Groop and colleagues conducted a prospective, observational study of 2,639 patients with type 1 diabetes enrolled in the Finnish Diabetic Nephropathy Study, an ongoing national study in Finland. Mean follow-up was 11.4 years, and researchers used a validated self-reporting questionnaire to assess patients’ exercise habits.

Of the total cohort, 310 patients (11.7%) had CKD. Slightly less than half were men (48.5%), and the patients’ mean age was 40.1 years.

Two hundred-seventy patients died during follow-up, Groop and colleagues reported. Of these, 27.8% (n = 75) were CV-related deaths. Leisure-time physical activity was associated with all-cause mortality even after the researchers adjusted for diabetic nephropathy, sex, age at onset of diabetes, duration of diabetes, systolic blood pressure, BMI, triglycerides and HbA1c.

Patients classified as having low leisure-time physical activity levels had a higher 10-year cumulative CV mortality rate (4.7%; 95% CI, 3.2%-6.2%), compared with the rate among those with moderate physical activity (1.9%; 95% CI, 1.1%-2.7%) and high levels of physical activity (1.8%; 95% CI, 0.4%-3.1%), Groop and colleagues wrote.

The same was true for the intensity of the exercise: Patients who participated in low-intensity exercise had a 6.7% 10-year CV mortality rate (95% CI, 4.7%-8.7%), whereas those who participated in high-intensity exercise had a 0.2% CV mortality rate (95% CI, 0%-0.6%), the researchers reported.

In patients with CKD, 127 died during follow-up. The amount of physical activity and frequency of exercise were both independently associated with a lower risk for all-cause mortality, according to Groop and colleagues.

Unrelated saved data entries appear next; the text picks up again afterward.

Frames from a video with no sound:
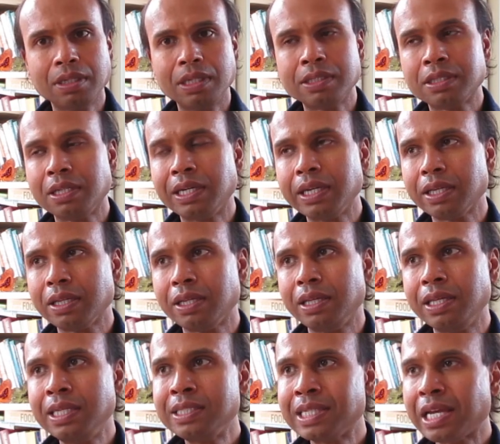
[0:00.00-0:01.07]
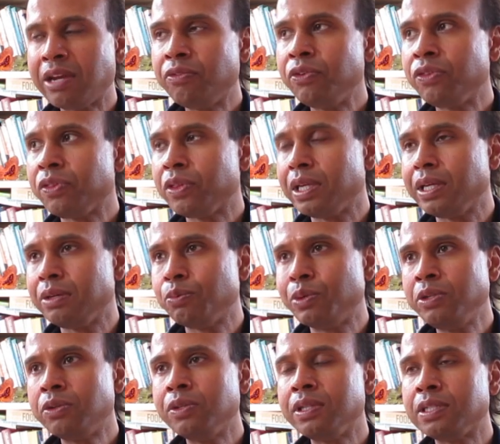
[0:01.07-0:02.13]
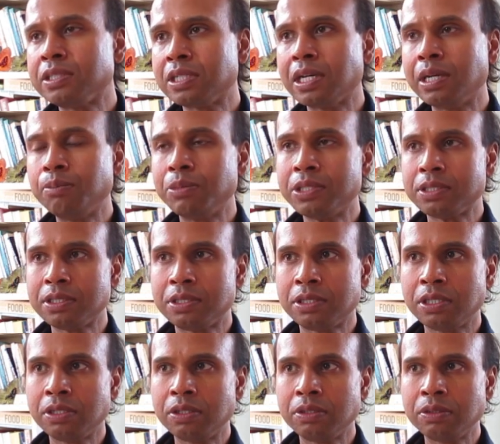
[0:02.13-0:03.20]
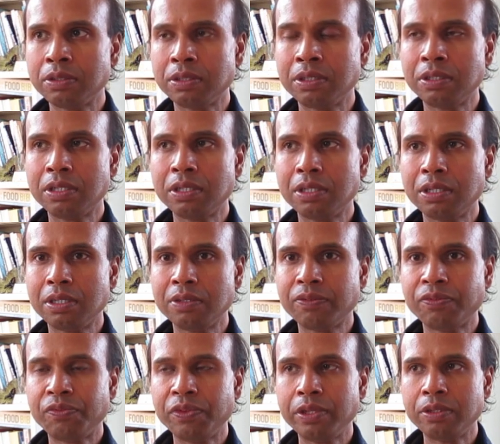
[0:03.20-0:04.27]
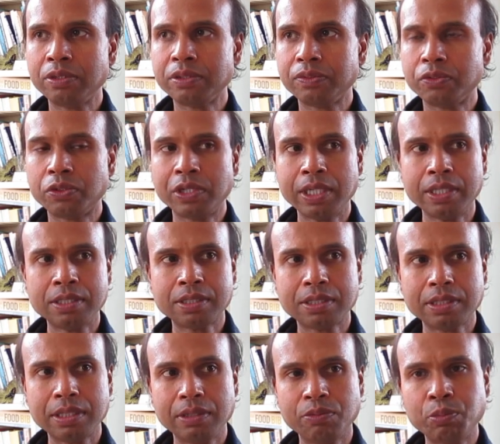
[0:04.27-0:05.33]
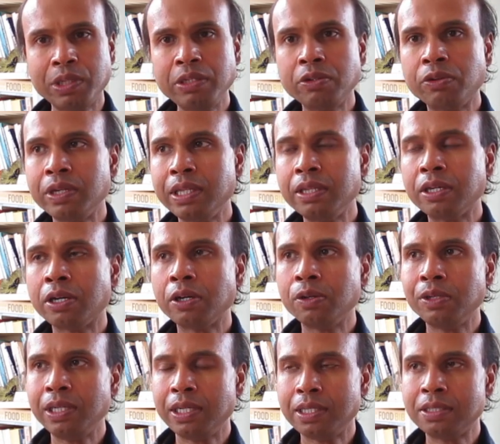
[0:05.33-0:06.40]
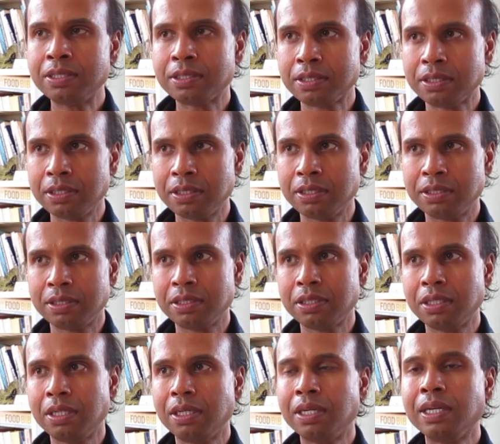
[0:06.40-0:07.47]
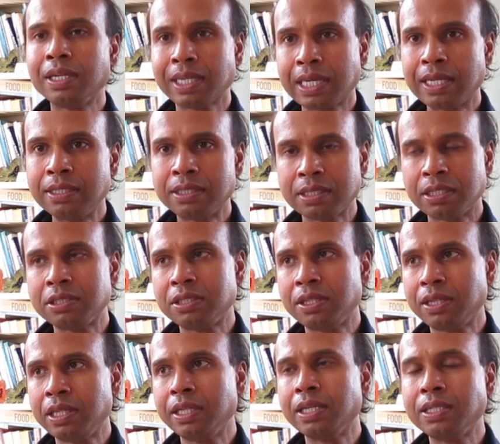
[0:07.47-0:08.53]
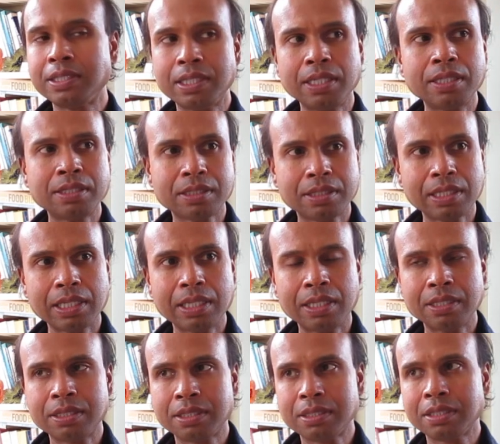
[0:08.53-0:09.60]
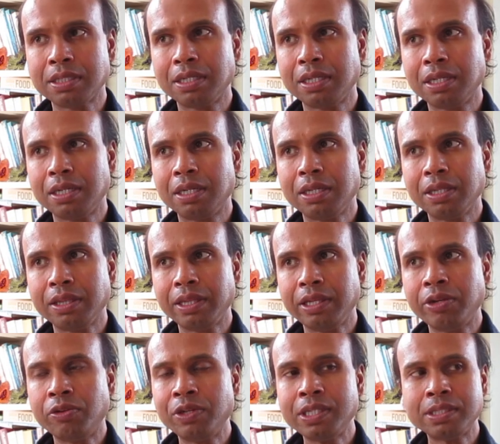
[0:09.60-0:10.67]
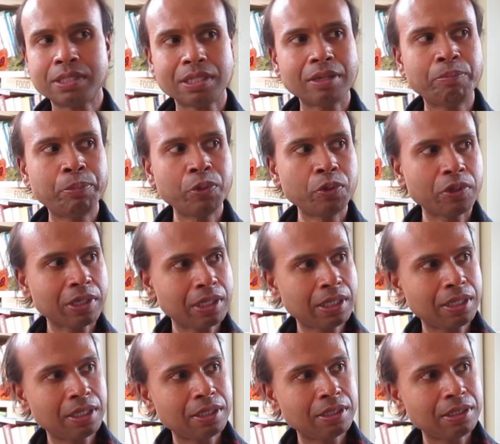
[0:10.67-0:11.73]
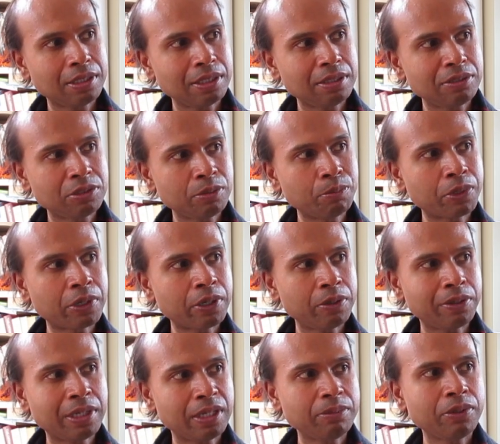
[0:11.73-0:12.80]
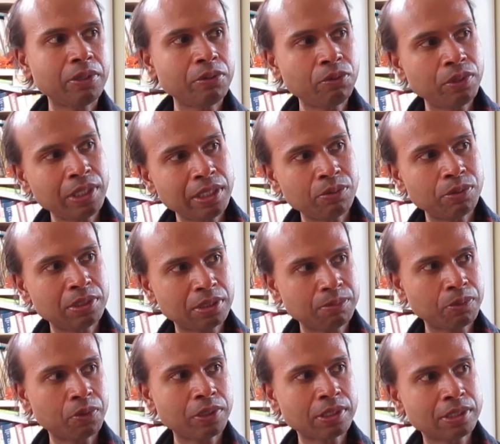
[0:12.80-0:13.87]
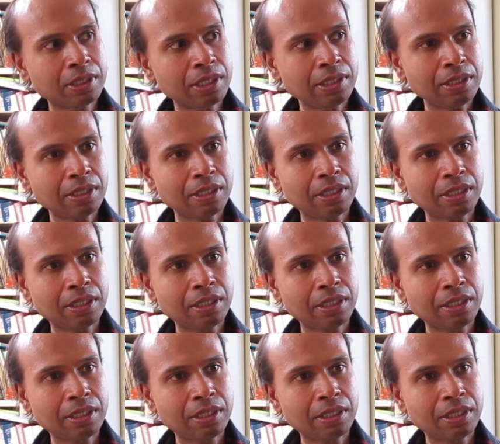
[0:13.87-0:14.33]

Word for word: It's like, is everything, when you're in the timeless, eternal field of grace, when you're in the holy instant, can such a thing exist as there is a book tomorrow that I'm going to read, which is more exciting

“The findings indicate that physical activity is associated with reduced all-cause and cardiovascular mortality in patients with type 1 diabetes,” Groop and colleagues wrote. “In addition, we show an association between physical activity and reduced all-cause mortality in patients with type 1 diabetes and CKD. Thus, exercise can be recommended to all patients with type 1 diabetes, including those with CKD.” – by Andy Polhamus

Disclosures: Groop reports he received research grants from Eli Lilly and Roche; has advisory roles with AbbVie, AstraZeneca, Boehringer Ingelheim, Eli Lilly, Janssen, Medscape, MSD, Novartis and Sanofi; and received lecture fees from AstraZeneca, Boehringer Ingelheim, Eli Lilly, Genzyme, Novartis, NovoNordisk, MSD and Sanofi.

    Perspective

    Sheri Colberg

    It has already been proven that people with type 2 diabetes have a lower risk for premature death when they are physically active; this is true for the population in general. However, not as many studies have looked specifically at the association between physical activity and lowered mortality risk in adults with type 1 diabetes. This matters because, although it has been changing over time, type 1 diabetes has previously been associated with a shorter lifespan in many adults with it.

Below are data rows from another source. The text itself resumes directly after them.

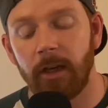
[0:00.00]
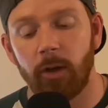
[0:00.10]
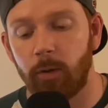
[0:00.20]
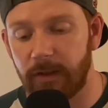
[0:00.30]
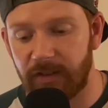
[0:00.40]

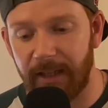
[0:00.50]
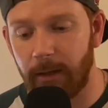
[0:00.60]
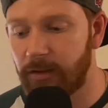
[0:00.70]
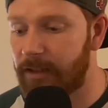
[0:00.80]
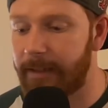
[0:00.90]
Chris
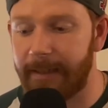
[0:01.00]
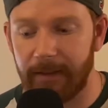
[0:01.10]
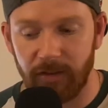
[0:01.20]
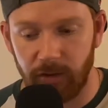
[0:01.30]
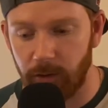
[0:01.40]
Sale is going to
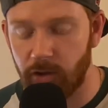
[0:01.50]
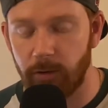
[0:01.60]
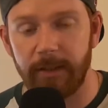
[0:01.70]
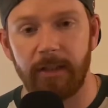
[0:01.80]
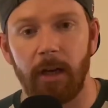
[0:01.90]
get the
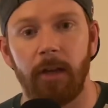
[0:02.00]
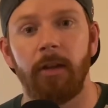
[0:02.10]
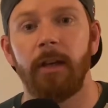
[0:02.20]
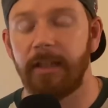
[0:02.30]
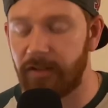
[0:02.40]
surgery done.
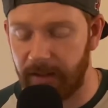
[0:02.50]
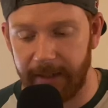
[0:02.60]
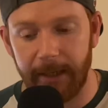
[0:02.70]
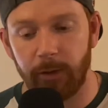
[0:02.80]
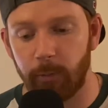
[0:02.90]
He's going to
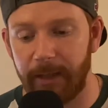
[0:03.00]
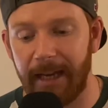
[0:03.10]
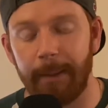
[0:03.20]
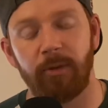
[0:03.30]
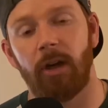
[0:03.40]
get the
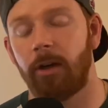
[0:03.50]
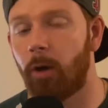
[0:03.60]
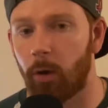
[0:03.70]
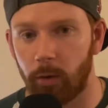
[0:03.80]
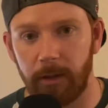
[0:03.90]
rehab done
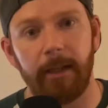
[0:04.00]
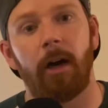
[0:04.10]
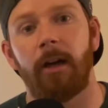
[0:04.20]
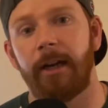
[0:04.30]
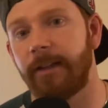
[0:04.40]
early
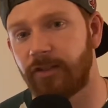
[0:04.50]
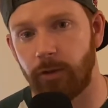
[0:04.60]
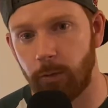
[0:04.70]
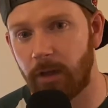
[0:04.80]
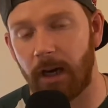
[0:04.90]
on in his
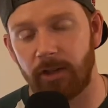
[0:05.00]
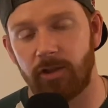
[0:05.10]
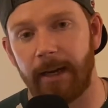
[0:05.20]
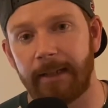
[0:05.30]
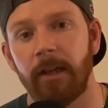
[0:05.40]
new
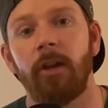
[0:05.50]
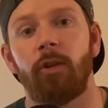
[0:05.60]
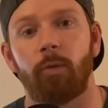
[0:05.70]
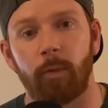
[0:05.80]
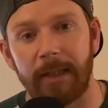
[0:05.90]
contract.
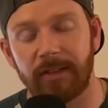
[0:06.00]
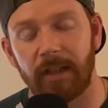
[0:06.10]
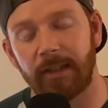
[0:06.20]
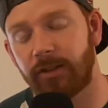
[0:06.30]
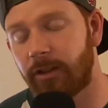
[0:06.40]
The Red
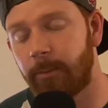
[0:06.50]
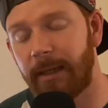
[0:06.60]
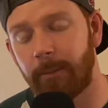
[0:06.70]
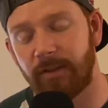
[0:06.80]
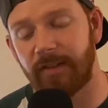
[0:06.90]
Sox are going to
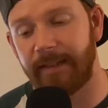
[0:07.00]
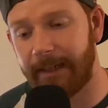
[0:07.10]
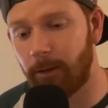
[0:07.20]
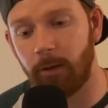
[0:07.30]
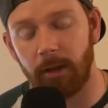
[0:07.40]
be able to
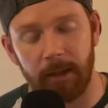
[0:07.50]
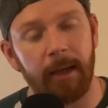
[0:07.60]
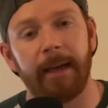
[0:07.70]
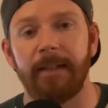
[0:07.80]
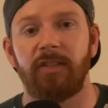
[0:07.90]
take a look
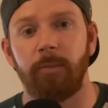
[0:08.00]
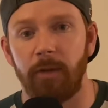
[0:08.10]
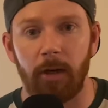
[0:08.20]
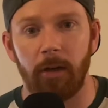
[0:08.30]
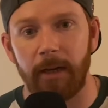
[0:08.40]
at some
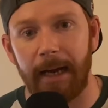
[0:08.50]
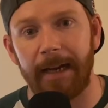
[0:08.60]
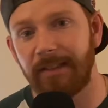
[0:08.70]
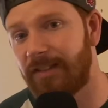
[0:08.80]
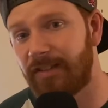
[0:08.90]
younger
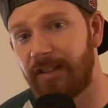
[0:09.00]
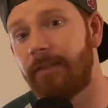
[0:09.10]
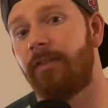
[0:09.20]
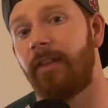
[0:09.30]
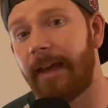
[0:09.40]
guys to see
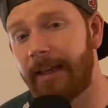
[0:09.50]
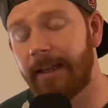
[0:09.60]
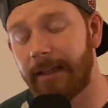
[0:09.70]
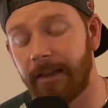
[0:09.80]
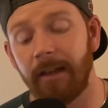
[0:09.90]
if they can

    Earlier studies, such as the DCCT, have shown that keeping blood glucose levels in a more normal range can help lower the risk of diabetes-related complications in people with type 1 diabetes. Most deaths in this population are related to either cardiovascular events or chronic kidney disease (and failure). Exercise has an innate ability to lower oxidative stress, which has been implicated in the development of many of these complications. Habitual physical activity has already been associated with a lower risk for mortality in adults with and without type 2 diabetes. This study specifically examines a population with type 1 diabetes, which is novel.

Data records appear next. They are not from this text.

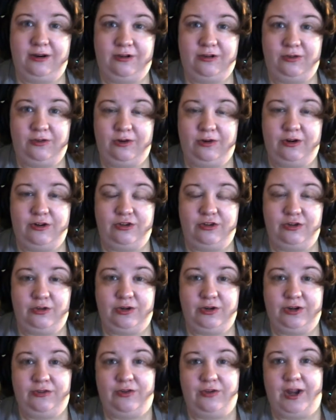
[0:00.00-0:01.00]
disorder to
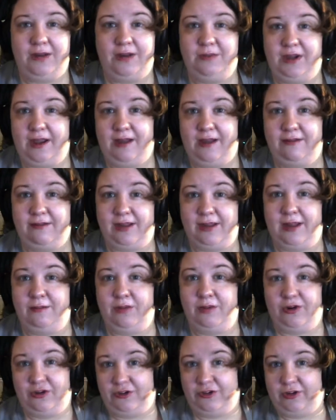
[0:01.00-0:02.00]
define me as a
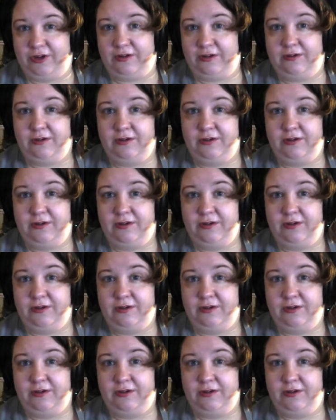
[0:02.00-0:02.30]
person,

    Being physically active on a regular basis is critical to living long and well with type 1 diabetes. While the exact amount of exercise needed to lower the risk for cardiovascular events is unknown, doing any is better than remaining sedentary. As in people without diabetes, intense activity likely is even more cardioprotective than moderate or light activity, but since the exercise in this study was self-reported and only collected at the start of the study, it is hard to draw definitive conclusions about how much exercise is needed and how intense it should be to reduce mortality risk.

    Sheri Colberg, PhD, FACSM

    Professor Emerita of Exercise Science, Old Dominion University

    2016 American Diabetes Association Outstanding Educator in Diabetes

    Disclosure: Colberg reports no relevant financial disclosures.